# Aim of the exercise
Return the listing that follows exactly, with no pictures included.
———
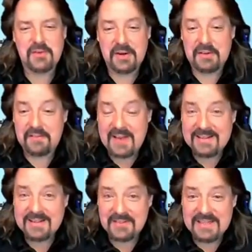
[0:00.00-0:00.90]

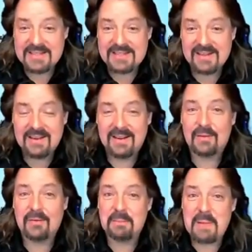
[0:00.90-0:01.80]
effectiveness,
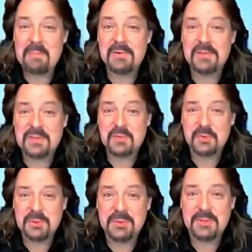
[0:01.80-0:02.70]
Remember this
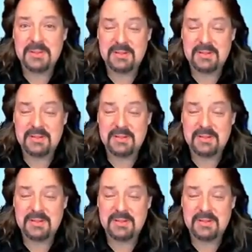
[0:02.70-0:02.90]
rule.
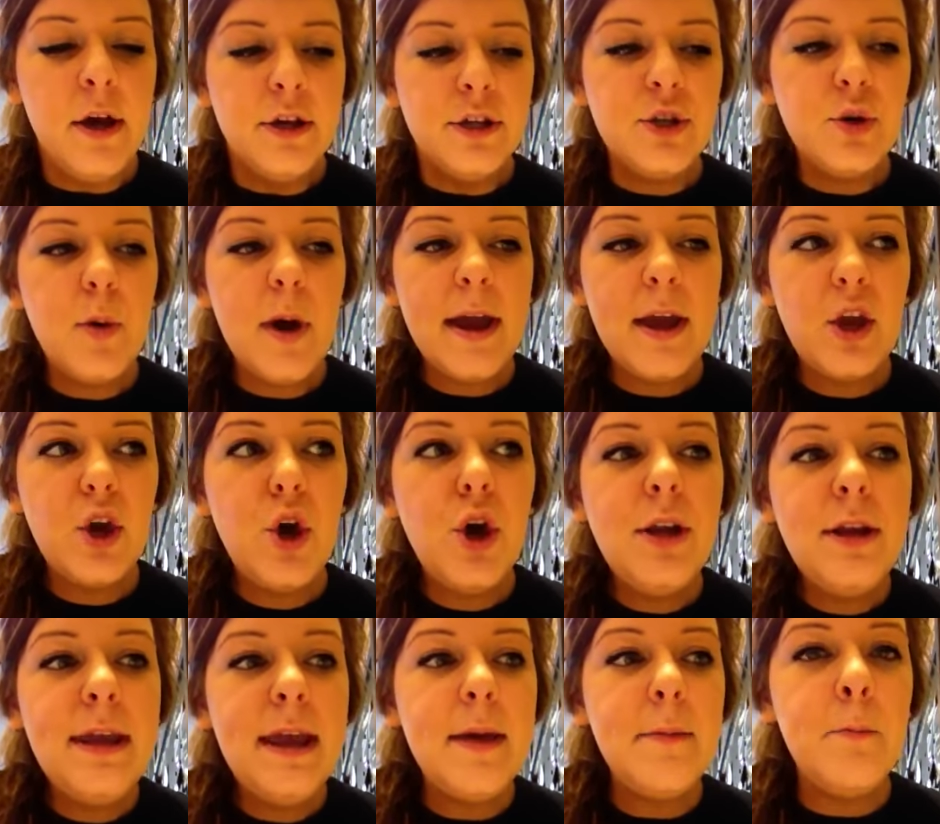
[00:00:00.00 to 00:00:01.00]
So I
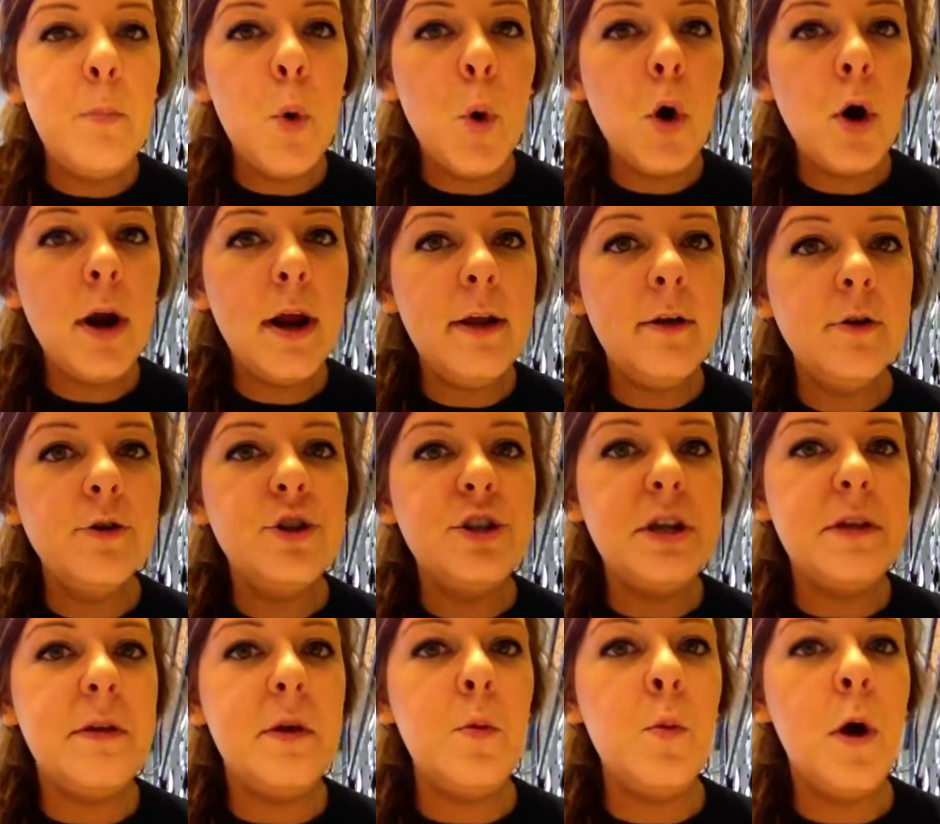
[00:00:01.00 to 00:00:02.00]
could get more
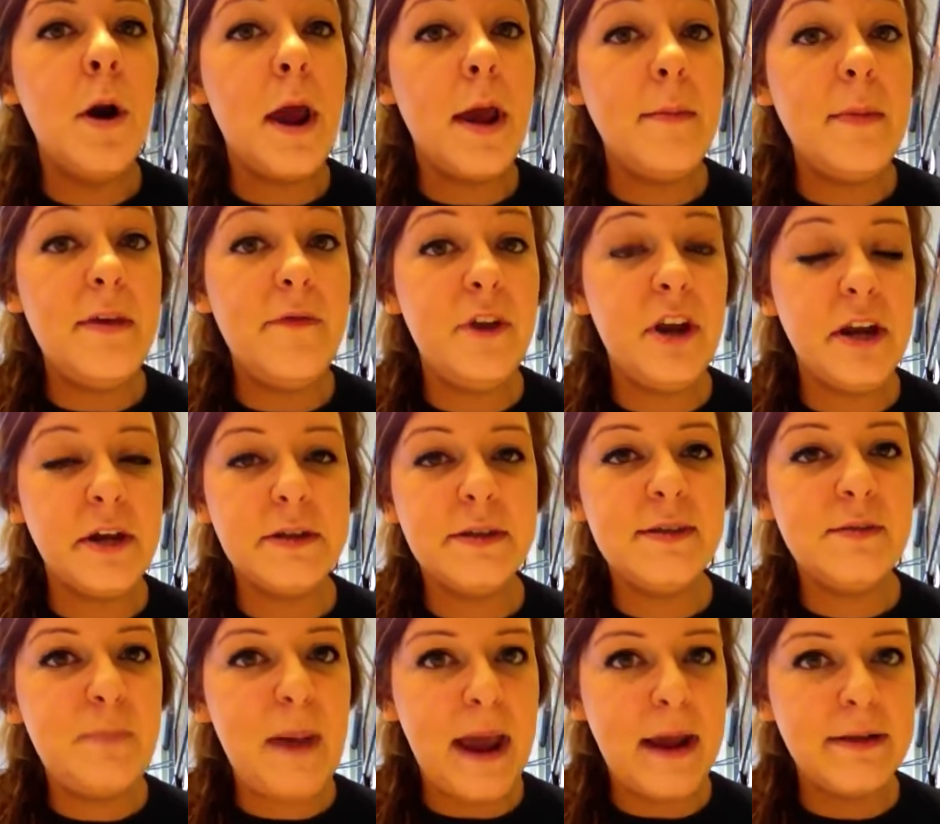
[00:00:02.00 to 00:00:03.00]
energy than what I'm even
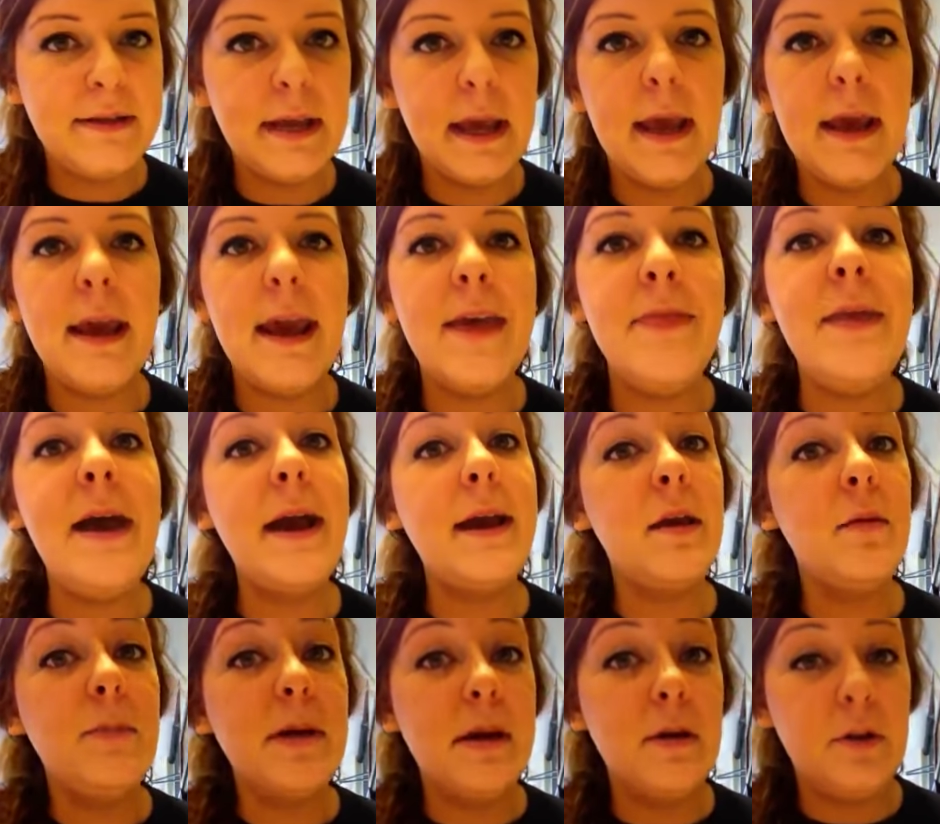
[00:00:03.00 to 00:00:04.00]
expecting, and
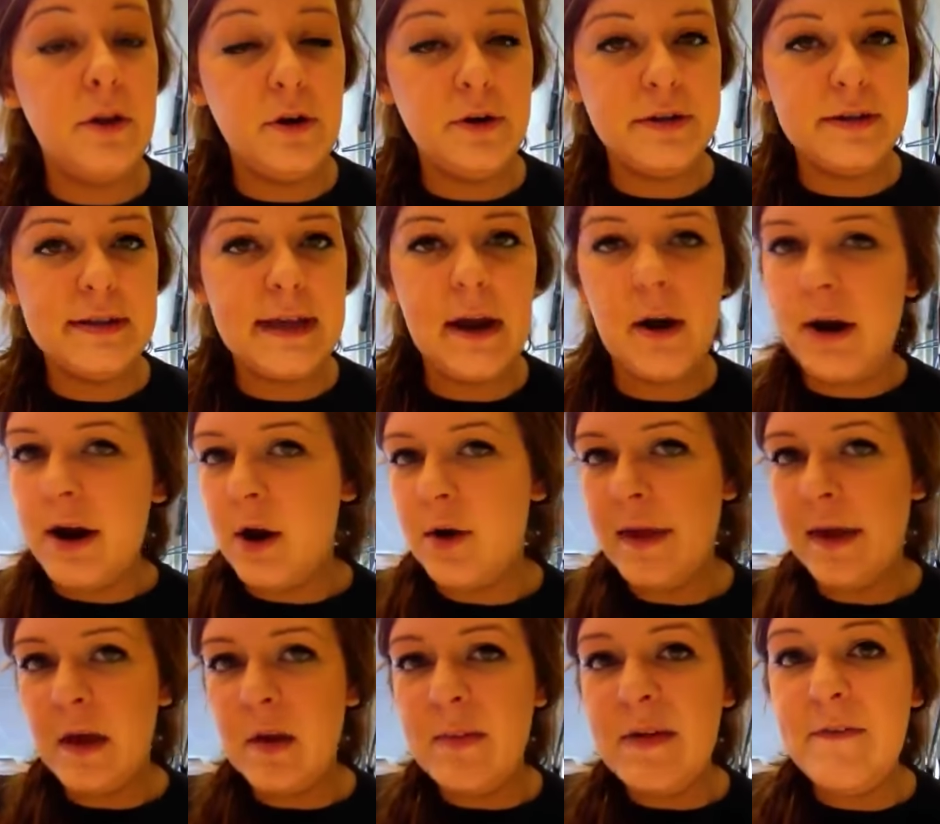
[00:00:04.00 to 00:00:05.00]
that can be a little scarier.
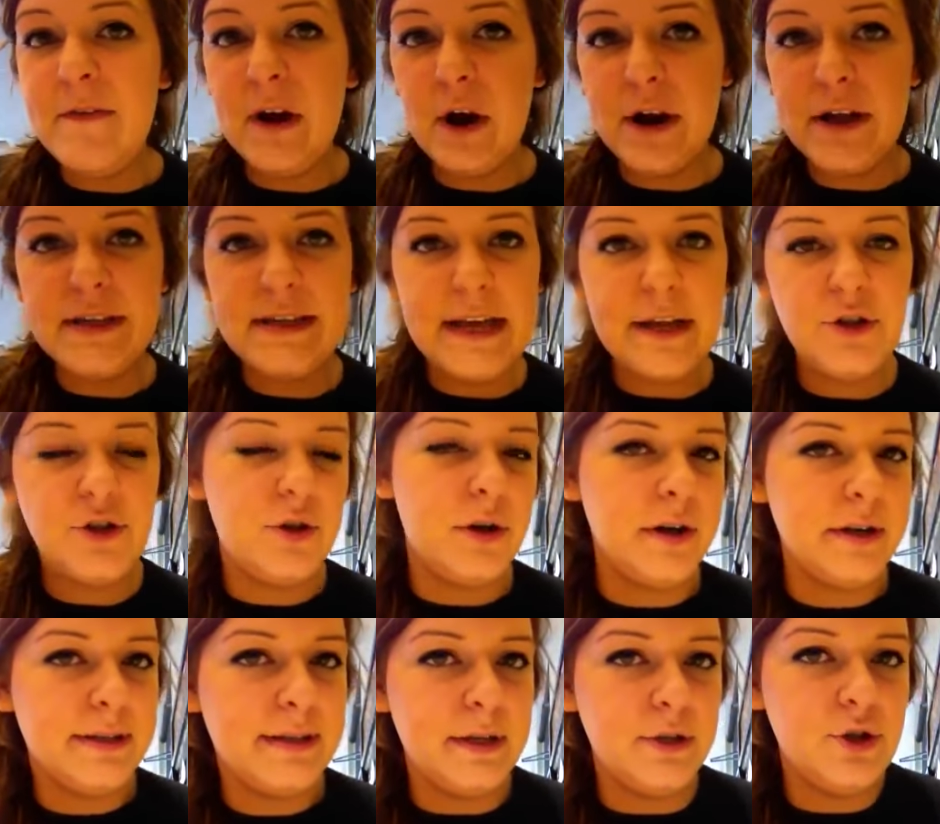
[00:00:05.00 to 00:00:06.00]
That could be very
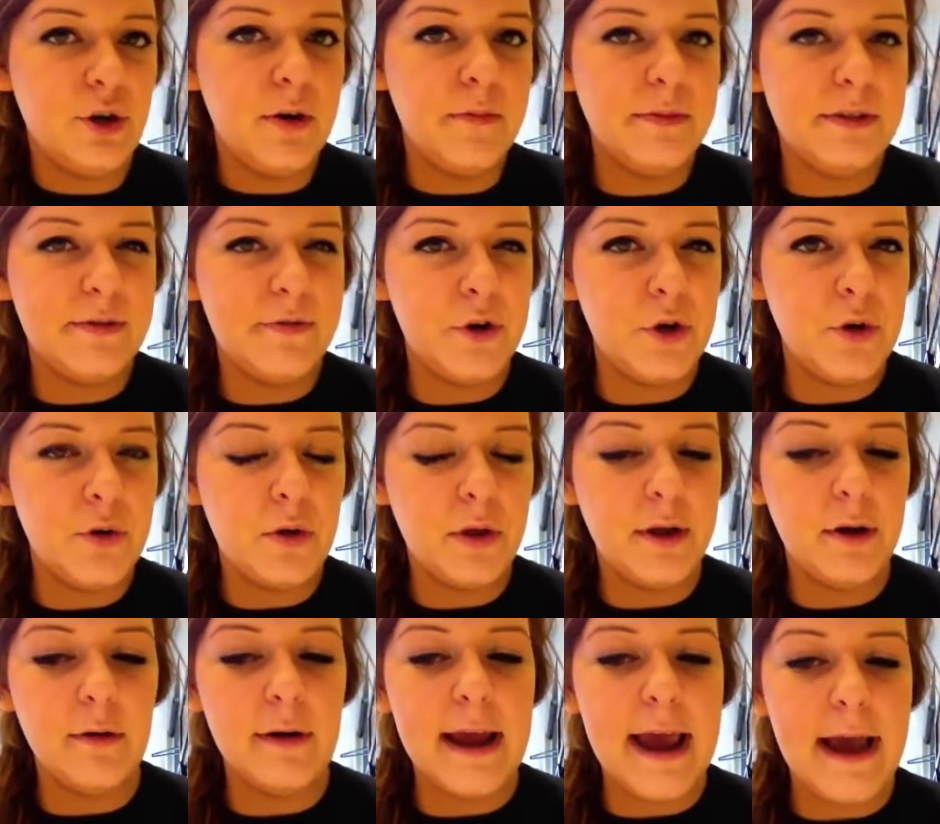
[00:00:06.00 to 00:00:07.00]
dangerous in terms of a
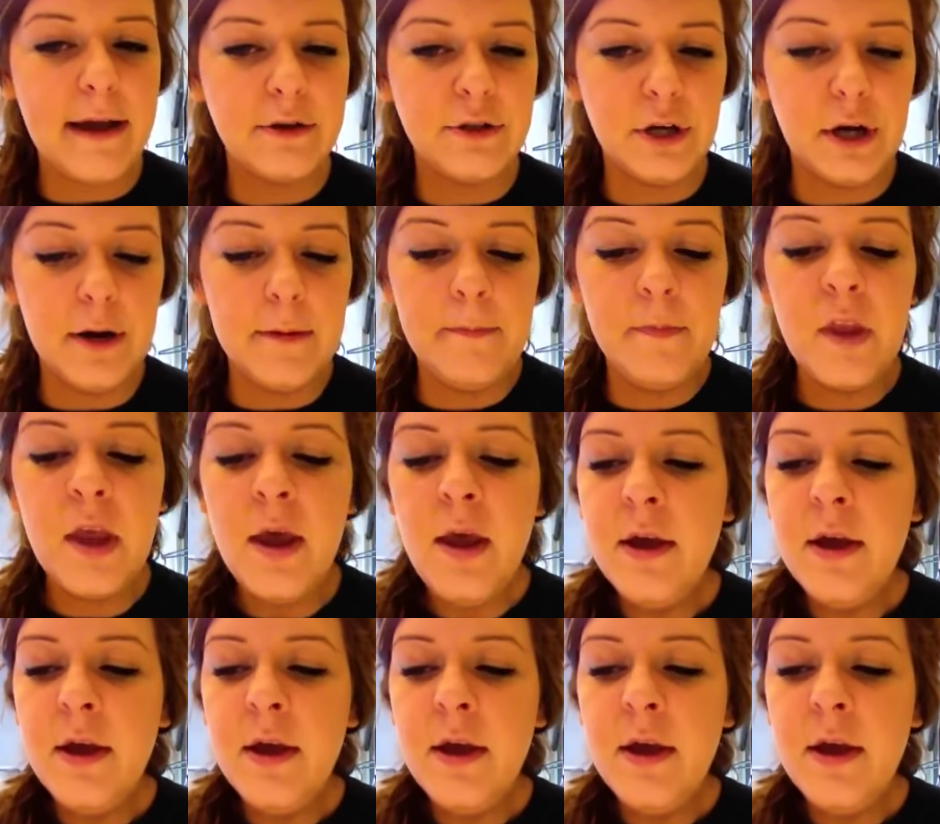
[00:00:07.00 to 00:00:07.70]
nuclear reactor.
———
# Solution
[0:00.00-0:00.90]

[0:00.90-0:01.80]
effectiveness,
[0:01.80-0:02.70]
Remember this
[0:02.70-0:02.90]
rule.
[00:00:00.00 to 00:00:01.00]
So I
[00:00:01.00 to 00:00:02.00]
could get more
[00:00:02.00 to 00:00:03.00]
energy than what I'm even
[00:00:03.00 to 00:00:04.00]
expecting, and
[00:00:04.00 to 00:00:05.00]
that can be a little scarier.
[00:00:05.00 to 00:00:06.00]
That could be very
[00:00:06.00 to 00:00:07.00]
dangerous in terms of a
[00:00:07.00 to 00:00:07.70]
nuclear reactor.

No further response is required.